Me gustaría dar las gracias a las siguientes personas y entidades: al personal de las bibliotecas de la Sociedad Geológica y el Museo de Historia Natural de Londres; al personal del Museo Philpot de Lyme Regis, el Museo del Condado de Dorset y el Centro de Historia de Dorset, de Dorchester; al Museo del Dinosaurio de Dorchester, don-de descubrí a Mary Anning; a Philippe Taquet, del Museo Nacional de Historia Natural de París; a Paul Jeffery, del Museo de Historia Natural de la Universidad de Oxford; a Maureen Stollery, por su ayuda con la genealogía de los Philpot; a Alexandria Lawrence, Jonny Geller, Deborah Schneider, Susan Watt, Carole DeSanti y Jonathan Drori.

Pero sobre todo me gustaría dar las gracias a tres personas.
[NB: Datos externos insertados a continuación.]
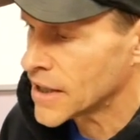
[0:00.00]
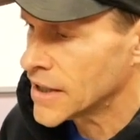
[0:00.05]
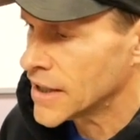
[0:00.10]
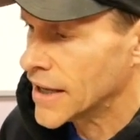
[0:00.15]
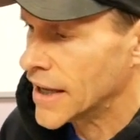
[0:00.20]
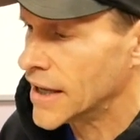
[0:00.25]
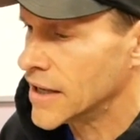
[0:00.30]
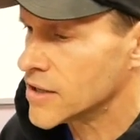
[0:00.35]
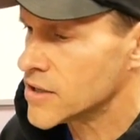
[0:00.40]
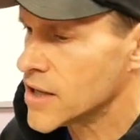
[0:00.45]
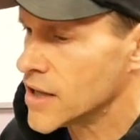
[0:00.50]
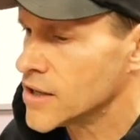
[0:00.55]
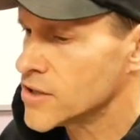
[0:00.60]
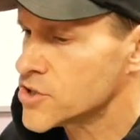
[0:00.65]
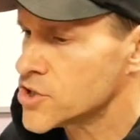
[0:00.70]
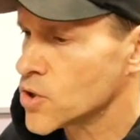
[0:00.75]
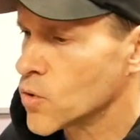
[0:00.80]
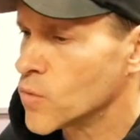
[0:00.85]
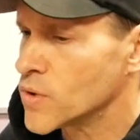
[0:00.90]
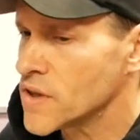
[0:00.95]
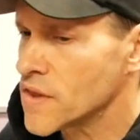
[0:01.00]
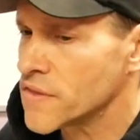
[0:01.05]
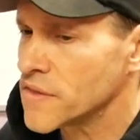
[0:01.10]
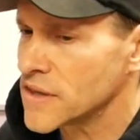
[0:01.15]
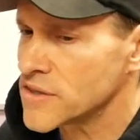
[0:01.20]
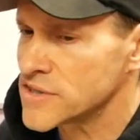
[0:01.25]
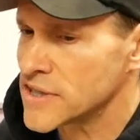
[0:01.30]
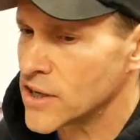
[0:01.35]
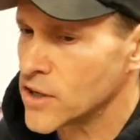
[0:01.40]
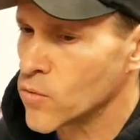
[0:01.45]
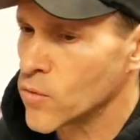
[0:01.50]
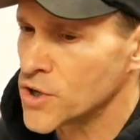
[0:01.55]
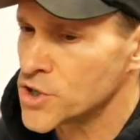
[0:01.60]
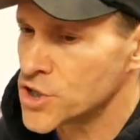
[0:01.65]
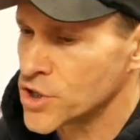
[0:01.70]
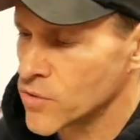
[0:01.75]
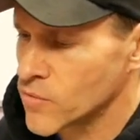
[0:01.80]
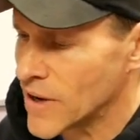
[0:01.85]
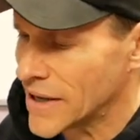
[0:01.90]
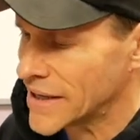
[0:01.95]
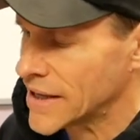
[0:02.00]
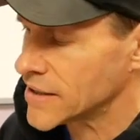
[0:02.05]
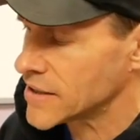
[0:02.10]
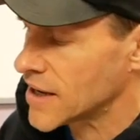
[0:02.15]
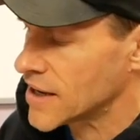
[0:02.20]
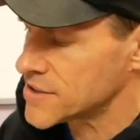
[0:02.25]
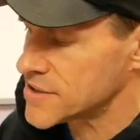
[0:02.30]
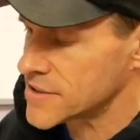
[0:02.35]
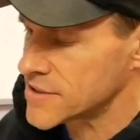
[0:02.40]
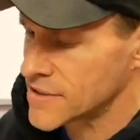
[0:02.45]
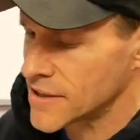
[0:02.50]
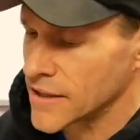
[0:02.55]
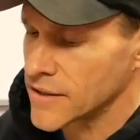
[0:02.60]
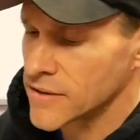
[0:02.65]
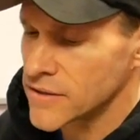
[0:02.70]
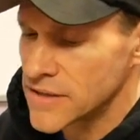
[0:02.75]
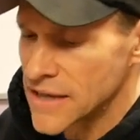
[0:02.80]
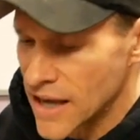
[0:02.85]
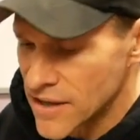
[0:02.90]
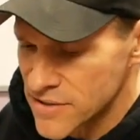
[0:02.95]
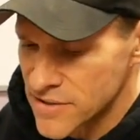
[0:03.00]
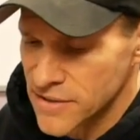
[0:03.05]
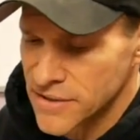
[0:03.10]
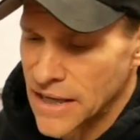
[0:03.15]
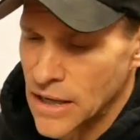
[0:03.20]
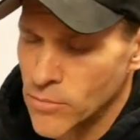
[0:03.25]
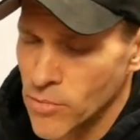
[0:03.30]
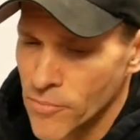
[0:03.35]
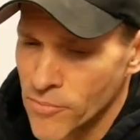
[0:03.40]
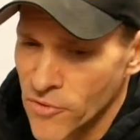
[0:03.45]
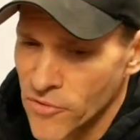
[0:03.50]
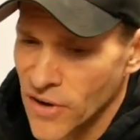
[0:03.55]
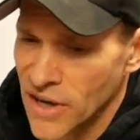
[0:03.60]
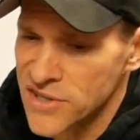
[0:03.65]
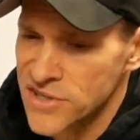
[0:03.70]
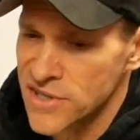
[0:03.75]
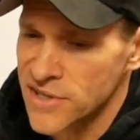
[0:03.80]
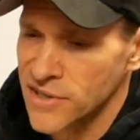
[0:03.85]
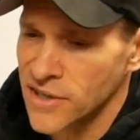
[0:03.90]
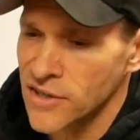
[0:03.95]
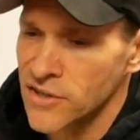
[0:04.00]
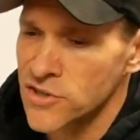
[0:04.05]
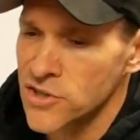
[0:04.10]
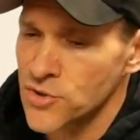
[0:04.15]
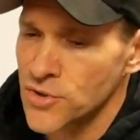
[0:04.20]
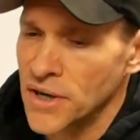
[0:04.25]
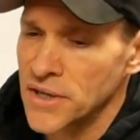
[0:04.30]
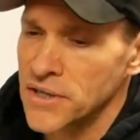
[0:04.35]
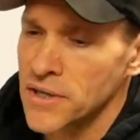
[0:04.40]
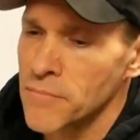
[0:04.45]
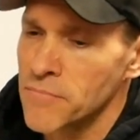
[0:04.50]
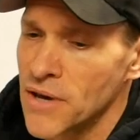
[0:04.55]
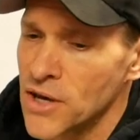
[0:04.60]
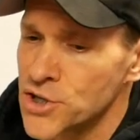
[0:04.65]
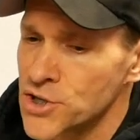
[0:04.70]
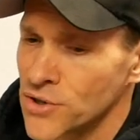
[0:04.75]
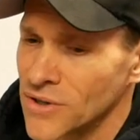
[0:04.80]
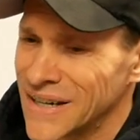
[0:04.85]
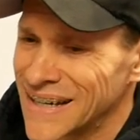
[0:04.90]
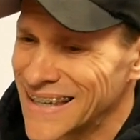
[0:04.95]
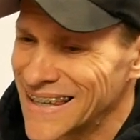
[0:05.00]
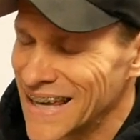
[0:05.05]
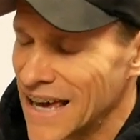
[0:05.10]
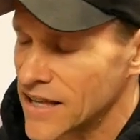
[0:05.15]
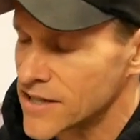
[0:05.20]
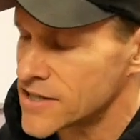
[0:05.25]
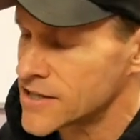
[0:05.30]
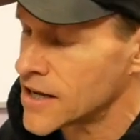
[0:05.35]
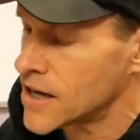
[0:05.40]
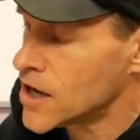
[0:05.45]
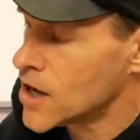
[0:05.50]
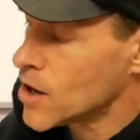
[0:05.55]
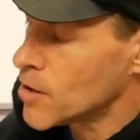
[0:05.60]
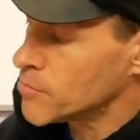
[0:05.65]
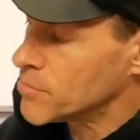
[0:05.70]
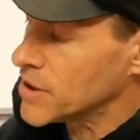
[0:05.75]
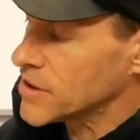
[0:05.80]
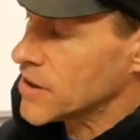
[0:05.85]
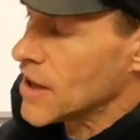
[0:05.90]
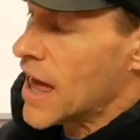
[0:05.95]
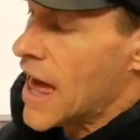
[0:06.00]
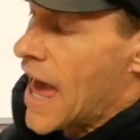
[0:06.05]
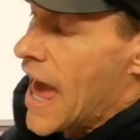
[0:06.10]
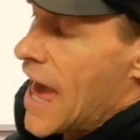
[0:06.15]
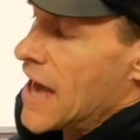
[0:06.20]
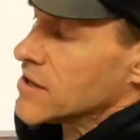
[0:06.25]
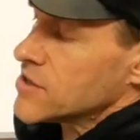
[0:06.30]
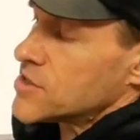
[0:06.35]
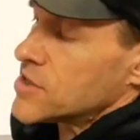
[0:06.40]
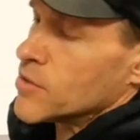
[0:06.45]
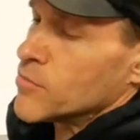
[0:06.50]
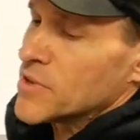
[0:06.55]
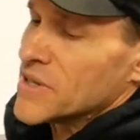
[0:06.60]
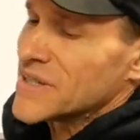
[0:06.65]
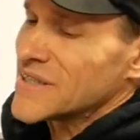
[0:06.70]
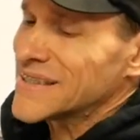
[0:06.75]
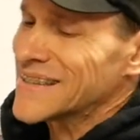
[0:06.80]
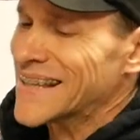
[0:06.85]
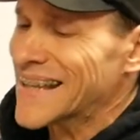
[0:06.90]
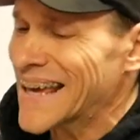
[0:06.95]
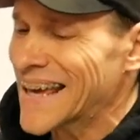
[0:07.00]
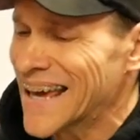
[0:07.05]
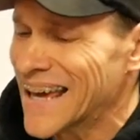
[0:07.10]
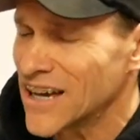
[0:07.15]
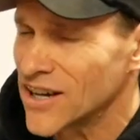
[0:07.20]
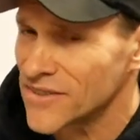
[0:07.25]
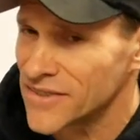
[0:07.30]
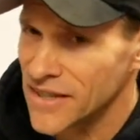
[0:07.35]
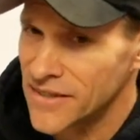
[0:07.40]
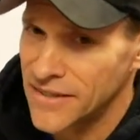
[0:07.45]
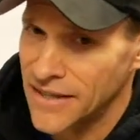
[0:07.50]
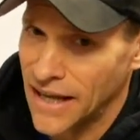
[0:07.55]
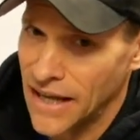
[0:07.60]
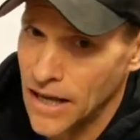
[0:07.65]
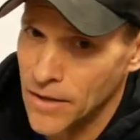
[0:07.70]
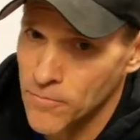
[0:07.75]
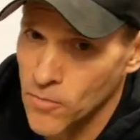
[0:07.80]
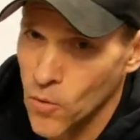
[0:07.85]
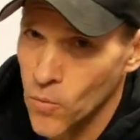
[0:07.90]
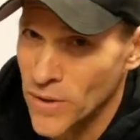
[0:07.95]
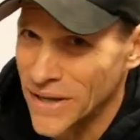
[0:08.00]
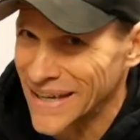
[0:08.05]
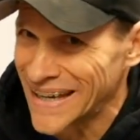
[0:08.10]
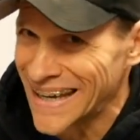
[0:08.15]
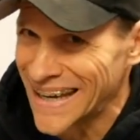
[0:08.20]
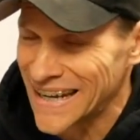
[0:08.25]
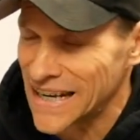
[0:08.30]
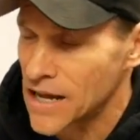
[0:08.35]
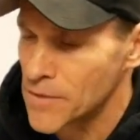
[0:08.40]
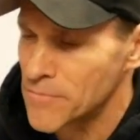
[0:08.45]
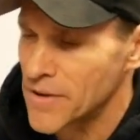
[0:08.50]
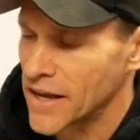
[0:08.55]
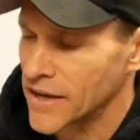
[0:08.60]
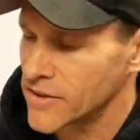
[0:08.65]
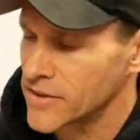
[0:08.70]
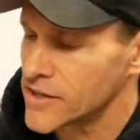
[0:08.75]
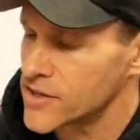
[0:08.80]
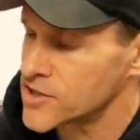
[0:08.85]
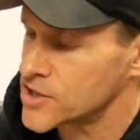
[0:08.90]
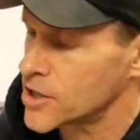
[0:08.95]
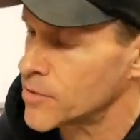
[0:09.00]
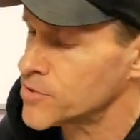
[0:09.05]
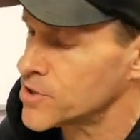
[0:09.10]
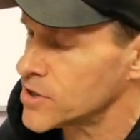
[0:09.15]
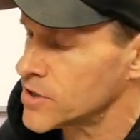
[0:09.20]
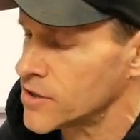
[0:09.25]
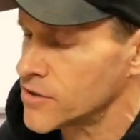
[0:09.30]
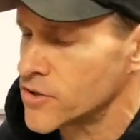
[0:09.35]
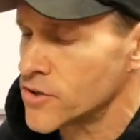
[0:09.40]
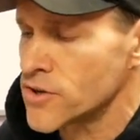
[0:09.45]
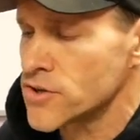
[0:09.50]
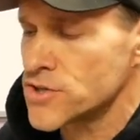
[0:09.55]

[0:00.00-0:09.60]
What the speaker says: And so one of the things that I want you to recognize is that, yes, the table provides us constraint to measure against, but as someone is laying on the table, we cannot make the assumption that they're in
Hugh Torrens, que sabe de Mary Anning más que nadie, se mostró muy cordial conmigo. Jo Draper, que lleva su erudición con ligereza y gran sentido del humor, se portó conmigo como una santa abriendo los archivos del Museo Philpot y mandándome información sobre todo. Paddy Howe, extraordinario buscador de fósiles, me dio muchos fósiles, me llevó a la playa entre Lyme y Charmouth a buscar más, y me instruyó con paciencia, inteligencia y amenidad.